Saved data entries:
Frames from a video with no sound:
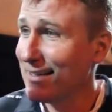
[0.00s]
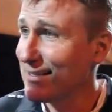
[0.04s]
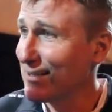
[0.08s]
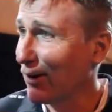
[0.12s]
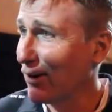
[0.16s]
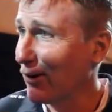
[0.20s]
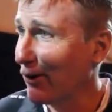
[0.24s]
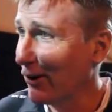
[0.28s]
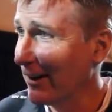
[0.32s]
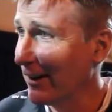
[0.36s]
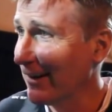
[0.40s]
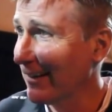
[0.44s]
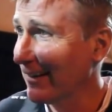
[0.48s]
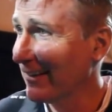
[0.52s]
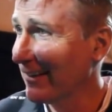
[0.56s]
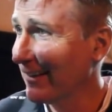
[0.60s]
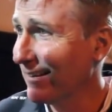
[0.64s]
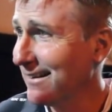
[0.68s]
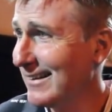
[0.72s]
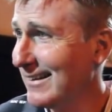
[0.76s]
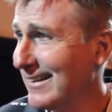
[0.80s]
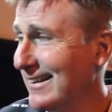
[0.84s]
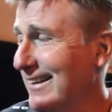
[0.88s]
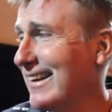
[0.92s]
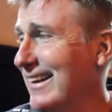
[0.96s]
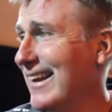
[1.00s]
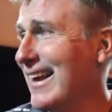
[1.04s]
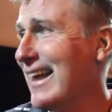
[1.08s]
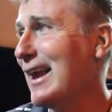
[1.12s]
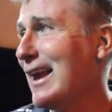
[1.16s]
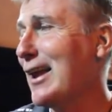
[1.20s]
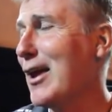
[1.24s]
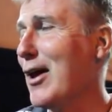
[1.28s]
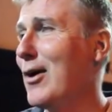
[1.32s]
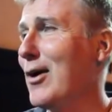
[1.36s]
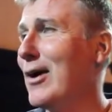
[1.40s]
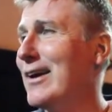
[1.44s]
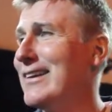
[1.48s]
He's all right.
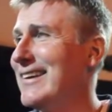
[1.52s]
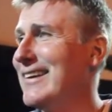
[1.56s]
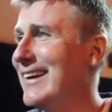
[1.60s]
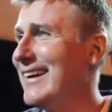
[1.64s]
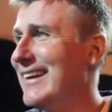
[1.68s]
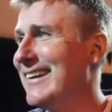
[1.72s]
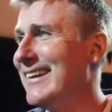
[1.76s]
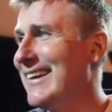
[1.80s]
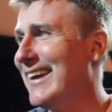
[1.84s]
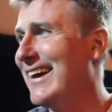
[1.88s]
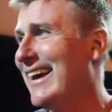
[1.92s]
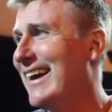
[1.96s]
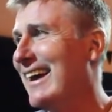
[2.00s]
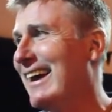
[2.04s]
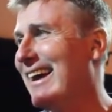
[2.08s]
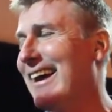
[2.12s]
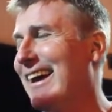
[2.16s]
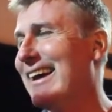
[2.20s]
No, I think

__EXERCISE BRIEF__
For this exercise, return the data above exactly and leave every picture out.

__ANSWER AREA__
Frames from a video with no sound:
[0.00s]
[0.04s]
[0.08s]
[0.12s]
[0.16s]
[0.20s]
[0.24s]
[0.28s]
[0.32s]
[0.36s]
[0.40s]
[0.44s]
[0.48s]
[0.52s]
[0.56s]
[0.60s]
[0.64s]
[0.68s]
[0.72s]
[0.76s]
[0.80s]
[0.84s]
[0.88s]
[0.92s]
[0.96s]
[1.00s]
[1.04s]
[1.08s]
[1.12s]
[1.16s]
[1.20s]
[1.24s]
[1.28s]
[1.32s]
[1.36s]
[1.40s]
[1.44s]
[1.48s]
He's all right.
[1.52s]
[1.56s]
[1.60s]
[1.64s]
[1.68s]
[1.72s]
[1.76s]
[1.80s]
[1.84s]
[1.88s]
[1.92s]
[1.96s]
[2.00s]
[2.04s]
[2.08s]
[2.12s]
[2.16s]
[2.20s]
No, I think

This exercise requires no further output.